Тарелочка слетела с дядиной руки и с сухим шорохом стала набирать высоту. И тут произошло нечто странное: маленькая тарелочка стала увеличиваться, расти, у неё появились крылья, она закрыла небо и юркая мушка не смогла вырваться за её пределы. Я зажмурился и… выстрелил. Когда же открыл глаза, то ясно увидел большую падающую птицу. От радости у меня перехватило дыхание. Что ты скажешь, дядя? Это тебе не черепки от тарелки! Я бросился к месту падения птицы. Дядя что-то крикнул мне вслед…
Моя радость сразу погасла, стала чёрной и холодной: передо мной в траве лежал аист. Он лежал без движения, неловко подмяв под себя одно крыло и широким веером распахнув другое. Голова его скатилась набок, а погасший глаз подёрнулся мутной плёнкой. Красные, словно окоченевшие, лапы были слегка поджаты…

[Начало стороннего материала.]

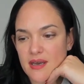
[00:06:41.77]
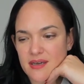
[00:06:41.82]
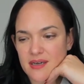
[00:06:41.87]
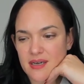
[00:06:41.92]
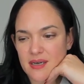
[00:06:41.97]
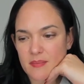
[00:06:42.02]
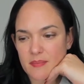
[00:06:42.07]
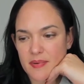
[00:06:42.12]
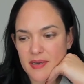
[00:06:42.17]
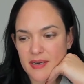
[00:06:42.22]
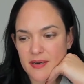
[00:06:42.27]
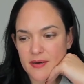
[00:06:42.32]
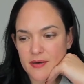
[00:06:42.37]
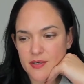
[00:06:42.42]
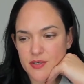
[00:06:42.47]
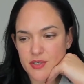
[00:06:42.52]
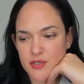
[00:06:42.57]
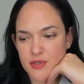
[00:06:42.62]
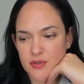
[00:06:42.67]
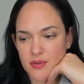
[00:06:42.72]

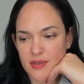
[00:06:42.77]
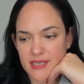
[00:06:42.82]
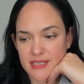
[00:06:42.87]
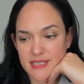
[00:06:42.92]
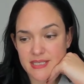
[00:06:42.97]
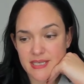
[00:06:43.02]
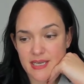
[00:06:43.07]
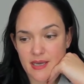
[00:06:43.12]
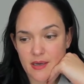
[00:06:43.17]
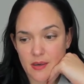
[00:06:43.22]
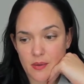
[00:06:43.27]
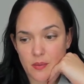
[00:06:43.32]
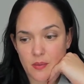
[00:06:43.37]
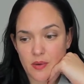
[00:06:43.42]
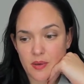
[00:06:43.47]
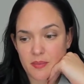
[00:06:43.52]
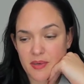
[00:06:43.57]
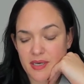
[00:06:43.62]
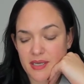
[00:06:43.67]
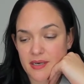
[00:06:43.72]
compared to, let's say, a
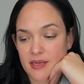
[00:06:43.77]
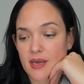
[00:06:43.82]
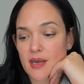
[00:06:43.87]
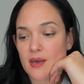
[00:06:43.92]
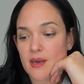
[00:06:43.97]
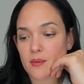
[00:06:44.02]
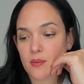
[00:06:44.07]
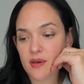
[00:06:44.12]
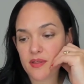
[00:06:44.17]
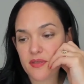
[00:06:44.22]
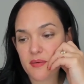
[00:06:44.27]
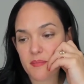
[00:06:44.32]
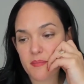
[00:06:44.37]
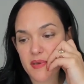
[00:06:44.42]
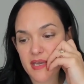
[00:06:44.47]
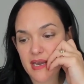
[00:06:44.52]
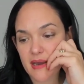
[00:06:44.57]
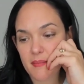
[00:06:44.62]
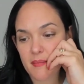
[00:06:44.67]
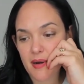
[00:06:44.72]
woman with a
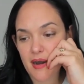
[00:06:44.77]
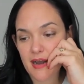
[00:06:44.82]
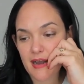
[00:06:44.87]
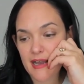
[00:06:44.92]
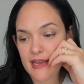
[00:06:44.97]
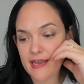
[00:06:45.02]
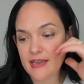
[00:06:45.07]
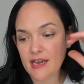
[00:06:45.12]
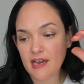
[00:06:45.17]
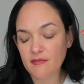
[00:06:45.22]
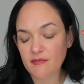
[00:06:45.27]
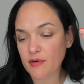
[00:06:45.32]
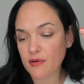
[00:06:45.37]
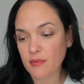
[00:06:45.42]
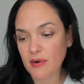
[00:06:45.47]
BMI of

Мне показалось, что передо мной лежит не птица, а мой городской приятель Шурик, который взлетел на своих самодельных крыльях, а я выстрелил. Мне захотелось объяснить Шурику, что я попал случайно, что стрелял я с закрытыми глазами. Но сам Шурик как бы исчез, осталось только беспомощное тело птицы. Ветер легонько перебирал нежный пушок, но это была не жизнь, а видимость жизни.

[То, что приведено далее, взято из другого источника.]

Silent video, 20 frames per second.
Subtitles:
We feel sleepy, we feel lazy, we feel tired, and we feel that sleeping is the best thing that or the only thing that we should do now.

– Что ты наделал! – сказал мой дядя и швырнул в траву драгоценные черепки.
Они сразу потеряли свою цену. И всё вокруг потеряло свою цену, свой цвет, запах, вкус. Всё как бы стало ненастоящим, бумажным, лишённым жизни, как пернатое тело аиста, распростёртое на земле.
Молча, не глядя друг другу в глаза, мы закопали аиста в землю. Но в моём сознании аист ещё долго продолжал жить. Он то шагал осторожной походкой босоногого, то путался в больших крыльях и не мог оторваться от земли, то, задрав голову, отчаянно трещал клювом… Иногда аист превращался в самого Шурика. И мой городской друг одиноко бродил по заливным лугам, за чем-то наклонялся, что-то искал в высокой росистой траве… А потом аист и Шурик пропадали, и оставалось холодное чёрное пятно.
Я думал, что если мне снова придётся стрелять, я не выдержу, закрою глаза и убью ещё одного аиста. Я решил навсегда забыть о ружье. Не стрелять никогда в жизни. Ведь множество людей на свете совсем не стреляют, обходятся без ружей и тарелочек. Но через некоторое время я вспомнил, сколько нестреляющих людей ушло на войну. И там они стреляли, чтобы защитить самое дорогое…
Несколько дней мы с дядей избегали друг друга. А при встрече не вспоминали о происшедшем. Мой молодой дядя тоже переживал. Может быть, аист напоминал и ему кого-то, как мне Шурика.
Но однажды я пришёл к дяде и сказал:
– Идём!
Он удивлённо посмотрел на меня, не понимая, куда я его зову.
– Идём стрелять. Бери патроны. И тарелочки!
– А как же аист?
– Я хочу научиться стрелять с открытыми глазами. Потому что, когда стреляешь вслепую, можешь попасть в друга.
Молодой дядя ничего не сказал в ответ. Он набил карманы патронами, достал фаянсовую тарелочку и протянул мне ружьё.